**Record extracts:**

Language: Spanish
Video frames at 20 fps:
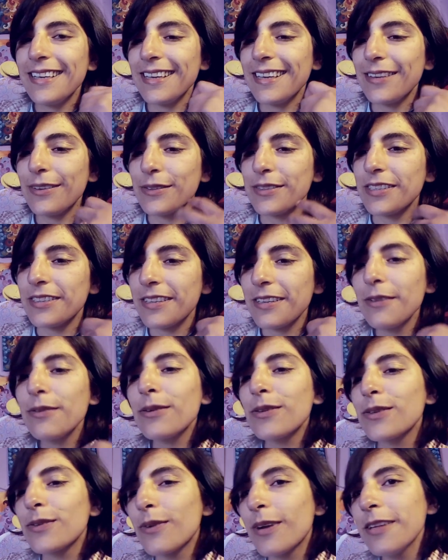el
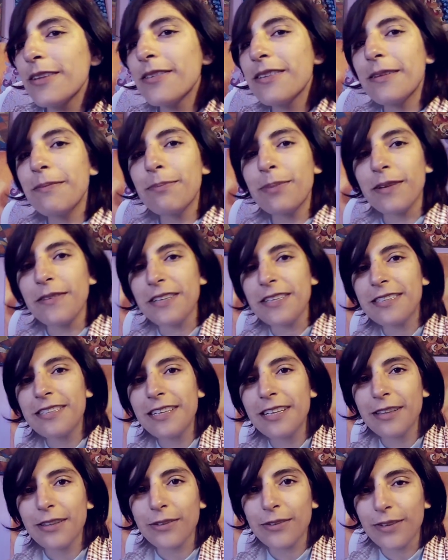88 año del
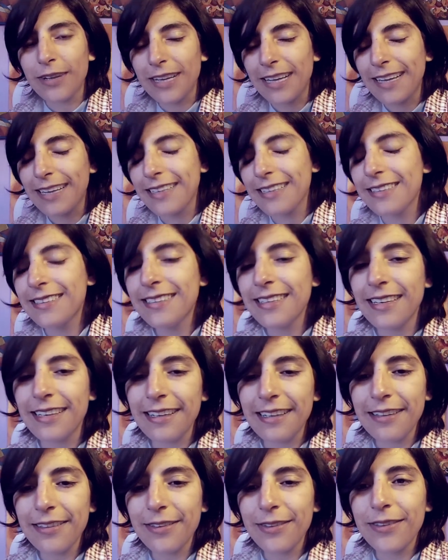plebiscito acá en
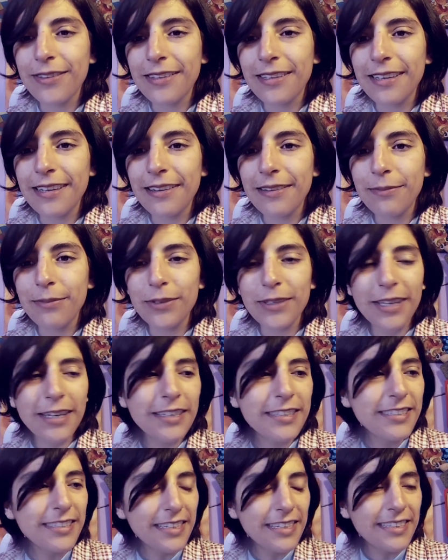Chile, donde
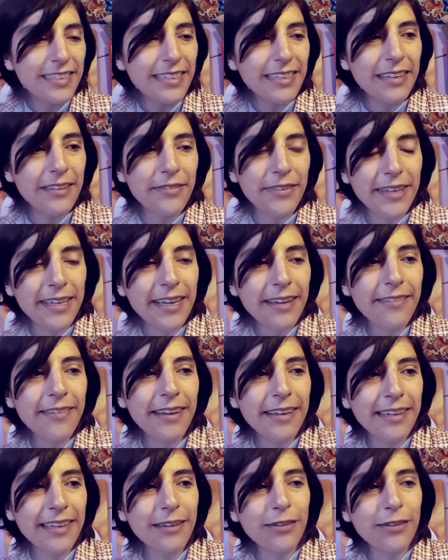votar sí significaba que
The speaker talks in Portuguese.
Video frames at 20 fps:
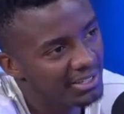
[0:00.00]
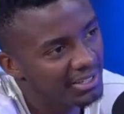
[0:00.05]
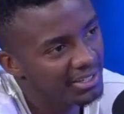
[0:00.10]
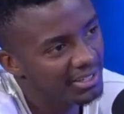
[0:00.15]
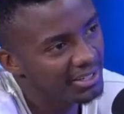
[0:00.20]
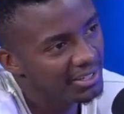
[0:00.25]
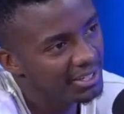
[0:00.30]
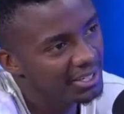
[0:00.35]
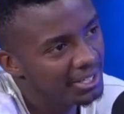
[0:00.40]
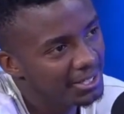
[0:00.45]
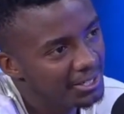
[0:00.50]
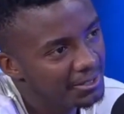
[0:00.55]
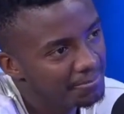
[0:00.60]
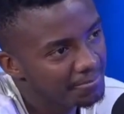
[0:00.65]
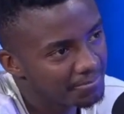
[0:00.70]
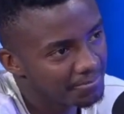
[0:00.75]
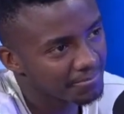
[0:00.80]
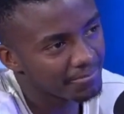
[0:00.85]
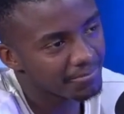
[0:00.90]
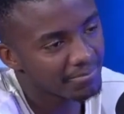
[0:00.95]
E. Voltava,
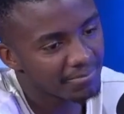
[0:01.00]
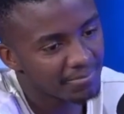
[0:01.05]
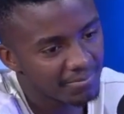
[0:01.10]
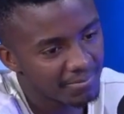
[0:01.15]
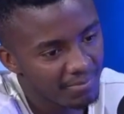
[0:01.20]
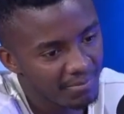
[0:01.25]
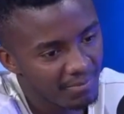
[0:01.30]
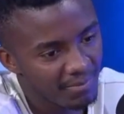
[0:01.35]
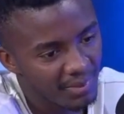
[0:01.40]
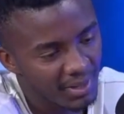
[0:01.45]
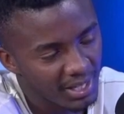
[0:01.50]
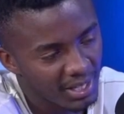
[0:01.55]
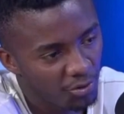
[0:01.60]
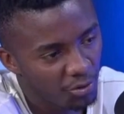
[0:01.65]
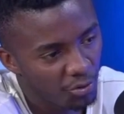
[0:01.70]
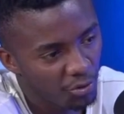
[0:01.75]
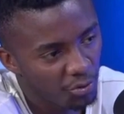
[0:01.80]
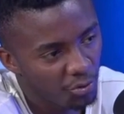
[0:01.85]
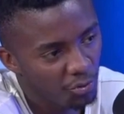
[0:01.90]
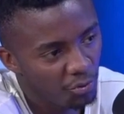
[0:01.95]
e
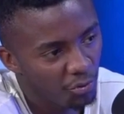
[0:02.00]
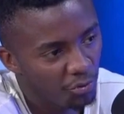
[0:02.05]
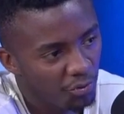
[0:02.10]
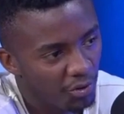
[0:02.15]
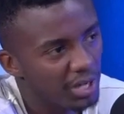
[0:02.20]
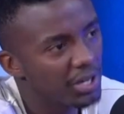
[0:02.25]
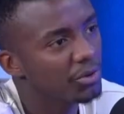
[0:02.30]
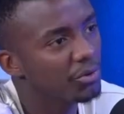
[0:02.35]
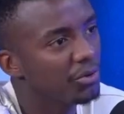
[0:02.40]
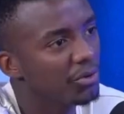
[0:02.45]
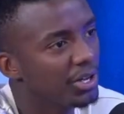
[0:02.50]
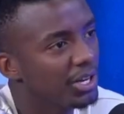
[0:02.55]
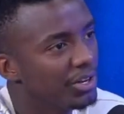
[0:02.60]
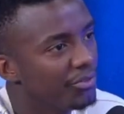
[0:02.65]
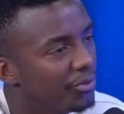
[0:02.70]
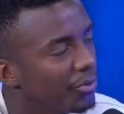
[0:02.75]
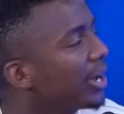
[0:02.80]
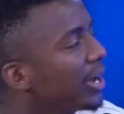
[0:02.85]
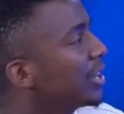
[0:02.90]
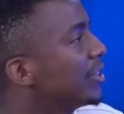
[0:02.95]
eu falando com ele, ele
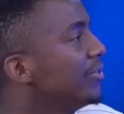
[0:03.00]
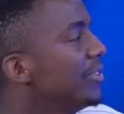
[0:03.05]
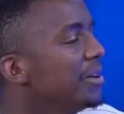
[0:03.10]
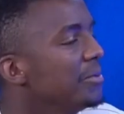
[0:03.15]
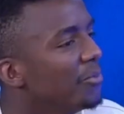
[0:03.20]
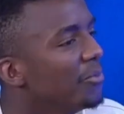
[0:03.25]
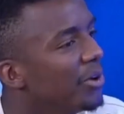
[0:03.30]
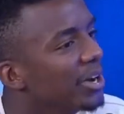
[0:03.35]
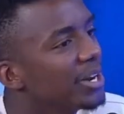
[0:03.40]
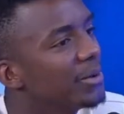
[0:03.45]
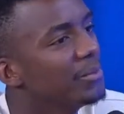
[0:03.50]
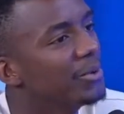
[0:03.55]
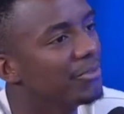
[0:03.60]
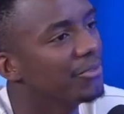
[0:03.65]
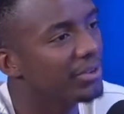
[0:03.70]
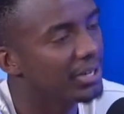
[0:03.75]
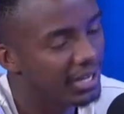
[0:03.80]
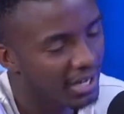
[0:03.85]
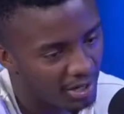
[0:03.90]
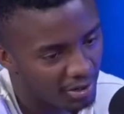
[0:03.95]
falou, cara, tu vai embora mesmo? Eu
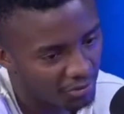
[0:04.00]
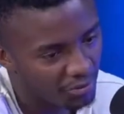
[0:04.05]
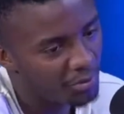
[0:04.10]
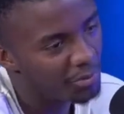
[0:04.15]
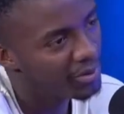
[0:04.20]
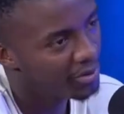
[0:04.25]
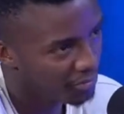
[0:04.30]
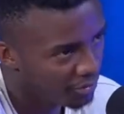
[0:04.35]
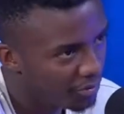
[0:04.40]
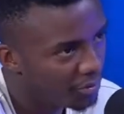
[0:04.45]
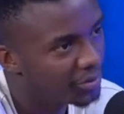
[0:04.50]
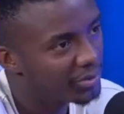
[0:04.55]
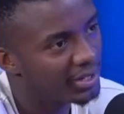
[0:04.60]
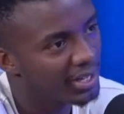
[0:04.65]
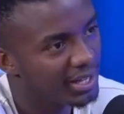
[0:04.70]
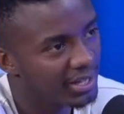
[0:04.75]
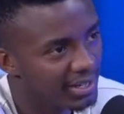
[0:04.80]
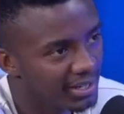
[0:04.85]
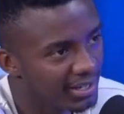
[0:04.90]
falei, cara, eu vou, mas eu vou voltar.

**Task directions:**
Write out every entry exactly. Pictures do not belong in the copy.

**Answer to the problem:**
Language: Spanish
Video frames at 20 fps:
el
88 año del
plebiscito acá en
Chile, donde
votar sí significaba que
The speaker talks in Portuguese.
Video frames at 20 fps:
[0:00.00]
[0:00.05]
[0:00.10]
[0:00.15]
[0:00.20]
[0:00.25]
[0:00.30]
[0:00.35]
[0:00.40]
[0:00.45]
[0:00.50]
[0:00.55]
[0:00.60]
[0:00.65]
[0:00.70]
[0:00.75]
[0:00.80]
[0:00.85]
[0:00.90]
[0:00.95]
E. Voltava,
[0:01.00]
[0:01.05]
[0:01.10]
[0:01.15]
[0:01.20]
[0:01.25]
[0:01.30]
[0:01.35]
[0:01.40]
[0:01.45]
[0:01.50]
[0:01.55]
[0:01.60]
[0:01.65]
[0:01.70]
[0:01.75]
[0:01.80]
[0:01.85]
[0:01.90]
[0:01.95]
e
[0:02.00]
[0:02.05]
[0:02.10]
[0:02.15]
[0:02.20]
[0:02.25]
[0:02.30]
[0:02.35]
[0:02.40]
[0:02.45]
[0:02.50]
[0:02.55]
[0:02.60]
[0:02.65]
[0:02.70]
[0:02.75]
[0:02.80]
[0:02.85]
[0:02.90]
[0:02.95]
eu falando com ele, ele
[0:03.00]
[0:03.05]
[0:03.10]
[0:03.15]
[0:03.20]
[0:03.25]
[0:03.30]
[0:03.35]
[0:03.40]
[0:03.45]
[0:03.50]
[0:03.55]
[0:03.60]
[0:03.65]
[0:03.70]
[0:03.75]
[0:03.80]
[0:03.85]
[0:03.90]
[0:03.95]
falou, cara, tu vai embora mesmo? Eu
[0:04.00]
[0:04.05]
[0:04.10]
[0:04.15]
[0:04.20]
[0:04.25]
[0:04.30]
[0:04.35]
[0:04.40]
[0:04.45]
[0:04.50]
[0:04.55]
[0:04.60]
[0:04.65]
[0:04.70]
[0:04.75]
[0:04.80]
[0:04.85]
[0:04.90]
falei, cara, eu vou, mas eu vou voltar.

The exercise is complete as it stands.